You have two regular decks of playing cards. You hand one to your friend, and keep the other. Both of you shuffle your decks thoroughly.

In unison you both deal the top card off your deck face-up. Then the next, then the next; dealing the cards out in parallel pairs.

What is that probability that at least one of the pairs dealt will be an exact match? (Get’s turned up at the same time as its twin in the other pack).

Before calculating the answer, what’s your gut feeling? Is it very likely, very unlikely, or close to a coin flip?

Rather than dealing with suits and values, let’s just imagine that each card has a distinct number in the range [1-52].

Because both decks are shuffled, without loss of generality, we can imagine the first deck to be in sorted order [1-52] and the second deck random, so the problem reduces to finding the probability that a numbered card in the second deck is in the ordinal position as its value (and would thus match the card in the first deck).

Mathematicians call these arrangements Derangements.
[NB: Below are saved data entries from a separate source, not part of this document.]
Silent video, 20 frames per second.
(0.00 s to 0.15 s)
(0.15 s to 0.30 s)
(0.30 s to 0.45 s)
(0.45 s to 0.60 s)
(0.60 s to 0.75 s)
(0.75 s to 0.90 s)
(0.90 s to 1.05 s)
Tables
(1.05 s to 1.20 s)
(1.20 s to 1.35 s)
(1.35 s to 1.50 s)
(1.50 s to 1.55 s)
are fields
It is the number of permutations such that no element appears in its original position (which we can then divide by the total number of permutations to get the probability).

However, if we just want to perform a 'back of the envelope' approximation, we can greatly simplify by assuming the card turns are independent events (You can see this is not strictly true with a thought experiment involving a deck of just two cards: If the first pair match, then the second pair also have to match, and vice-versa).

For any pair of cards, if we approximate that there is a 51/52 chance there is no match, then, as there are 52 cards in a deck, the chances that none of them match up with their twins is (51/52)⁵² ≈ 36.43%. So the chance getting at least one matching pair is 63.57%

I don’t know about you, but my first thought about the chances of this happening is that it would be much lower.

The total number of derangments for 52 elements is:

29,672,484,407,795,138,298,279,444,403,649,511,427,278,111,361,911,893,663,894,333,196,201

(This is the total number of ways to arrange a deck [1-52], so that no card is in its original position (its value matching its ordinal position).

The total number of perumations for 52 elements is (52!):

80,658,175,170,943,878,571,660,636,856,403,766,975,289,505,440,883,277,824,000,000,000,000

Dividing one by the other gives ≈ 36.7879%, to give the answer that a percentage chance of at least one match as ≈ 63.2121%, which is pretty close to our gut approximation.

What happens if we have a much larger deck?

For a deck of n cards, then the chance of at least one match is 1-((n-1)/n)ⁿ

What’s interesting is that the success percentage quickly asymptotes to the limit 1-1/e. Once the deck gets above just a few cards the chances are about the same, and no matter how big the deck is the chance of at least one match never falls below 63.21%

Derangement problems come up quite a lot in mathematics. It's often given colloquial names such as The Secretary Letter Problem (where an abscent minded secratary inserts n personalised letters into n pre-labelled envelopes, at random, and the probility that no person gets their own letter), or The hat-check problem (where patrons deposit their hats at a booth, and then they are handed back out at random).

In more real world examples, it can be used to calculate the number of ways to teacher can redistribute test papers to her students to grade so that no student gets his/her own paper back, or how many ways can couples dance so that none of them is dancing with their own spouse.